**Task directions:** Reproduce the whole listing below without its pictures, exactly as written.

**Extracted information:**
····················
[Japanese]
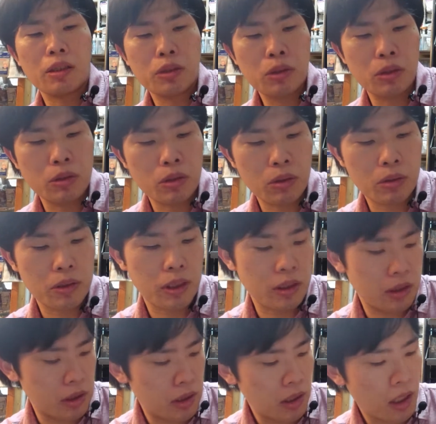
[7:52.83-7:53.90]
るということで
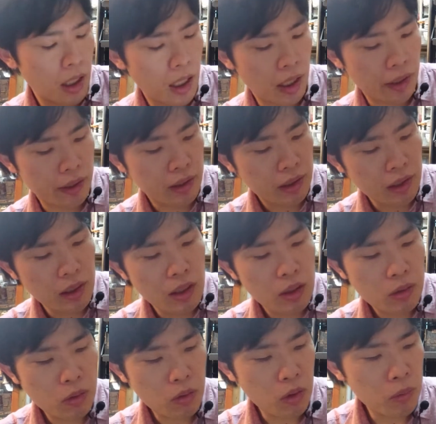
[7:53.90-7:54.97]
す。はい。
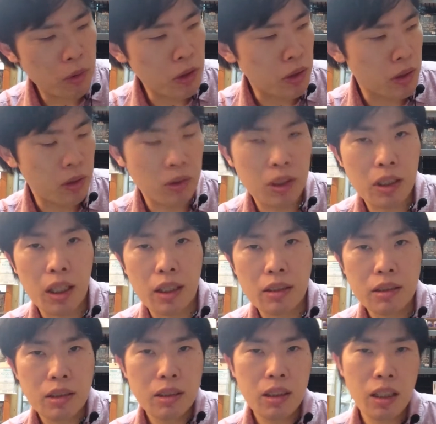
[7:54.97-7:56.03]
ここ覚えておいておきたい。
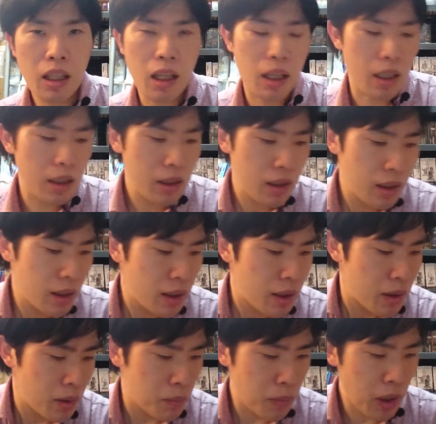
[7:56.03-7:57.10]
でね、
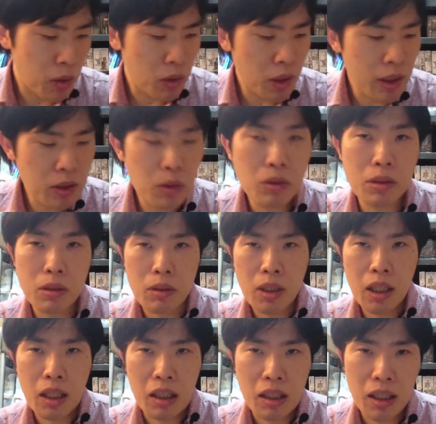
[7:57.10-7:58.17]
まあこれは一つの
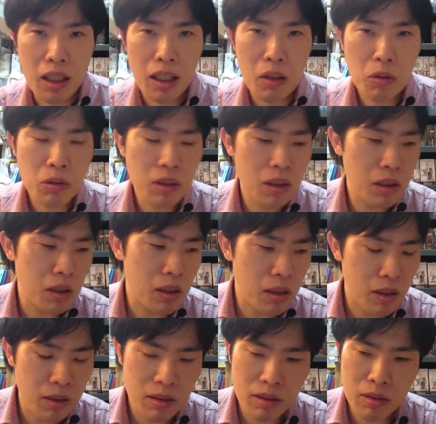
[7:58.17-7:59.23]
例で、こ
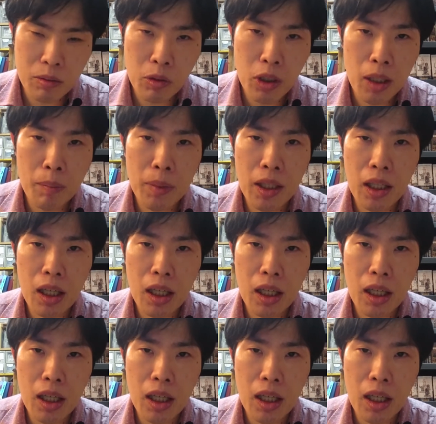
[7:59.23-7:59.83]
のウォーハマー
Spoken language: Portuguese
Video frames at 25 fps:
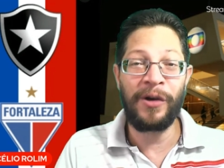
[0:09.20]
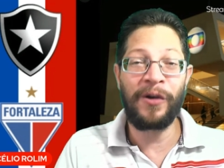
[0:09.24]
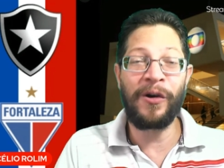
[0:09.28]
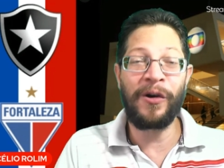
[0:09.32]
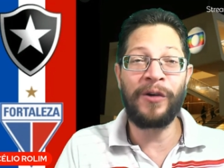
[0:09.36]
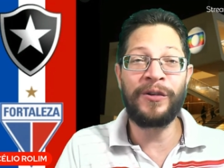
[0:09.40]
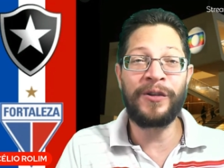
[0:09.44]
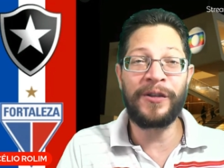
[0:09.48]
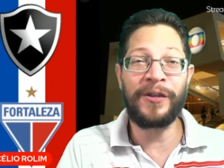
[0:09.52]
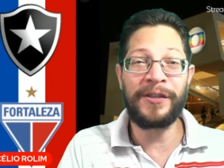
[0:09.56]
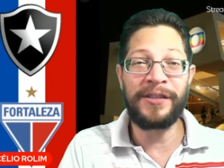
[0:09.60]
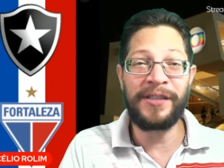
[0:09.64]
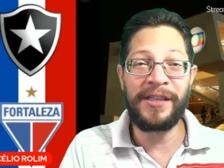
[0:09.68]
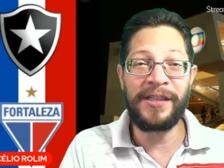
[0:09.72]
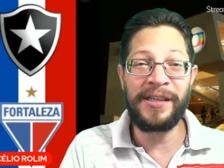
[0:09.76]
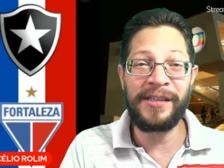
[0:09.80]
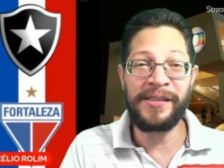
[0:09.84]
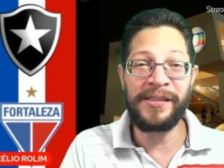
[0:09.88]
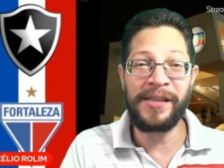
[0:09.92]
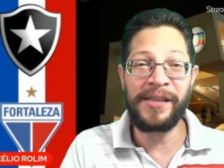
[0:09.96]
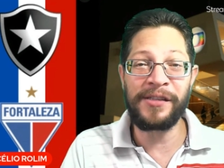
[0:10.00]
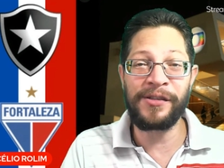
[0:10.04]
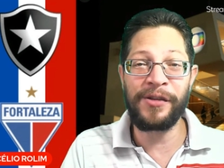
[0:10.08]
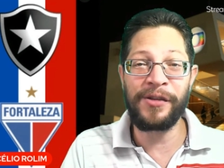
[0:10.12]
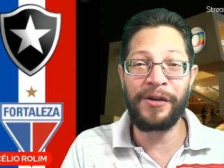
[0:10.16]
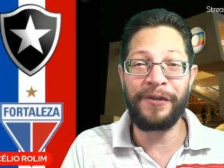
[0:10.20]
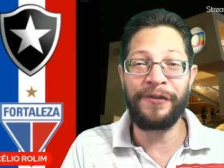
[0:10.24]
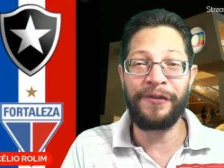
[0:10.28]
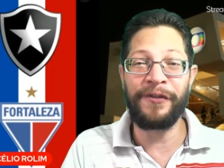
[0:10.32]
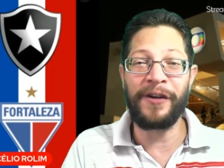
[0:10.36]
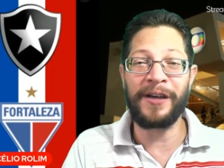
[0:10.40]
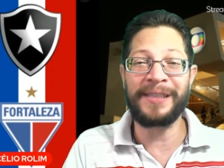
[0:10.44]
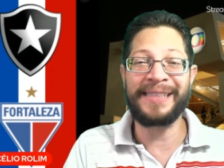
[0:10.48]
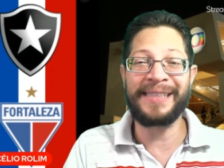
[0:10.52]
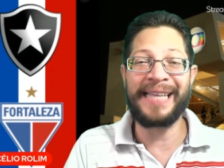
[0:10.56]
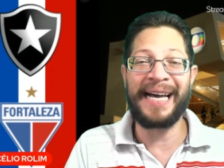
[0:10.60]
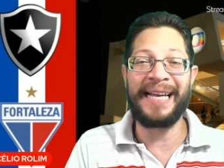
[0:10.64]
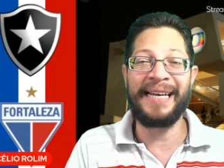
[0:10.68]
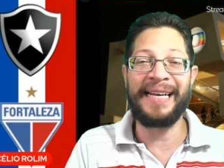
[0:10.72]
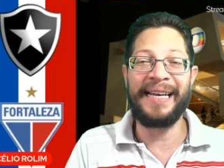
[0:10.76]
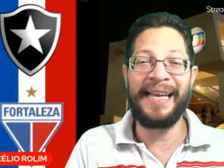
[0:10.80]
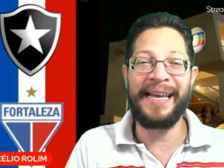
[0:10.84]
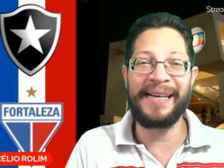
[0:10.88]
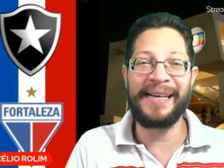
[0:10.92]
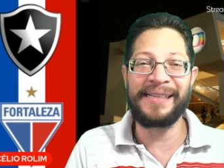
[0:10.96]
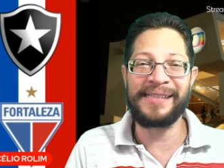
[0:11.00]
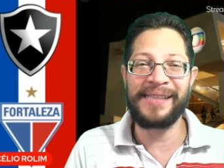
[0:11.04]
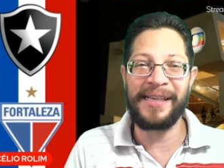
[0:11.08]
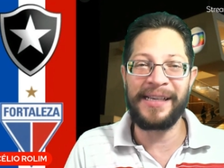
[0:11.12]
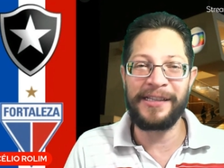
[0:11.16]
com notícias do
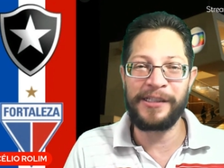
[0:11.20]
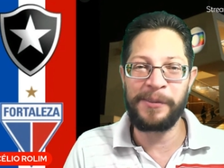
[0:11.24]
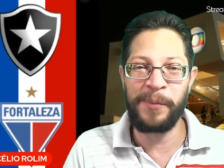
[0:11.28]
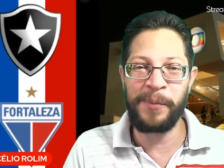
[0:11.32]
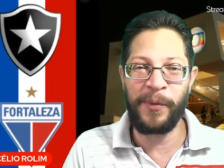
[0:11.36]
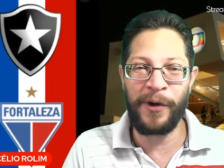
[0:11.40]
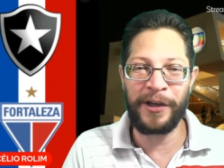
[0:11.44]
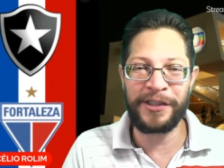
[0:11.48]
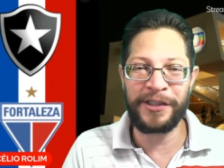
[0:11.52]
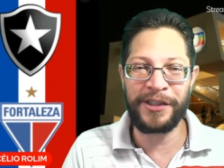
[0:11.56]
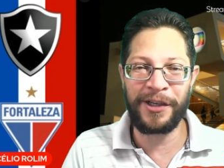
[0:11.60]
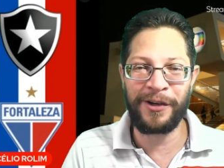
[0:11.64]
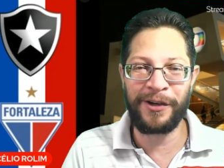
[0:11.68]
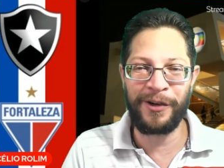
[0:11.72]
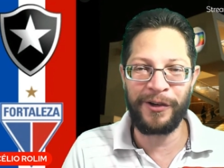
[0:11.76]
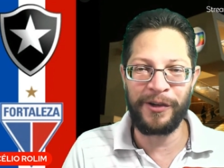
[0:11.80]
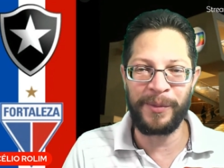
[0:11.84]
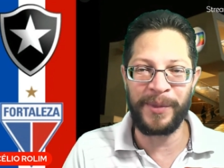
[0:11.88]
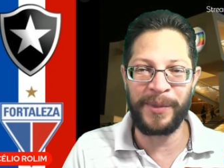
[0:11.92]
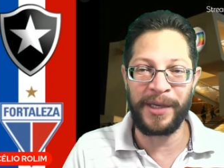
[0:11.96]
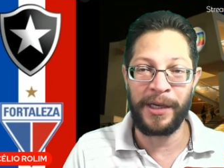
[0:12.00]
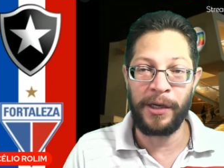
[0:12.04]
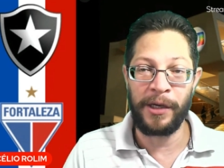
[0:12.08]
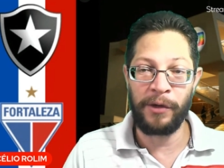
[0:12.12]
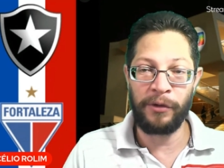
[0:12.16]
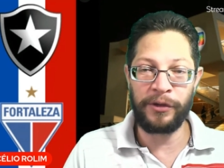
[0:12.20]
Fortaleza Esporte Clube,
····················
**Exercise answer:**
[Japanese]
[7:52.83-7:53.90]
るということで
[7:53.90-7:54.97]
す。はい。
[7:54.97-7:56.03]
ここ覚えておいておきたい。
[7:56.03-7:57.10]
でね、
[7:57.10-7:58.17]
まあこれは一つの
[7:58.17-7:59.23]
例で、こ
[7:59.23-7:59.83]
のウォーハマー
Spoken language: Portuguese
Video frames at 25 fps:
[0:09.20]
[0:09.24]
[0:09.28]
[0:09.32]
[0:09.36]
[0:09.40]
[0:09.44]
[0:09.48]
[0:09.52]
[0:09.56]
[0:09.60]
[0:09.64]
[0:09.68]
[0:09.72]
[0:09.76]
[0:09.80]
[0:09.84]
[0:09.88]
[0:09.92]
[0:09.96]
[0:10.00]
[0:10.04]
[0:10.08]
[0:10.12]
[0:10.16]
[0:10.20]
[0:10.24]
[0:10.28]
[0:10.32]
[0:10.36]
[0:10.40]
[0:10.44]
[0:10.48]
[0:10.52]
[0:10.56]
[0:10.60]
[0:10.64]
[0:10.68]
[0:10.72]
[0:10.76]
[0:10.80]
[0:10.84]
[0:10.88]
[0:10.92]
[0:10.96]
[0:11.00]
[0:11.04]
[0:11.08]
[0:11.12]
[0:11.16]
com notícias do
[0:11.20]
[0:11.24]
[0:11.28]
[0:11.32]
[0:11.36]
[0:11.40]
[0:11.44]
[0:11.48]
[0:11.52]
[0:11.56]
[0:11.60]
[0:11.64]
[0:11.68]
[0:11.72]
[0:11.76]
[0:11.80]
[0:11.84]
[0:11.88]
[0:11.92]
[0:11.96]
[0:12.00]
[0:12.04]
[0:12.08]
[0:12.12]
[0:12.16]
[0:12.20]
Fortaleza Esporte Clube,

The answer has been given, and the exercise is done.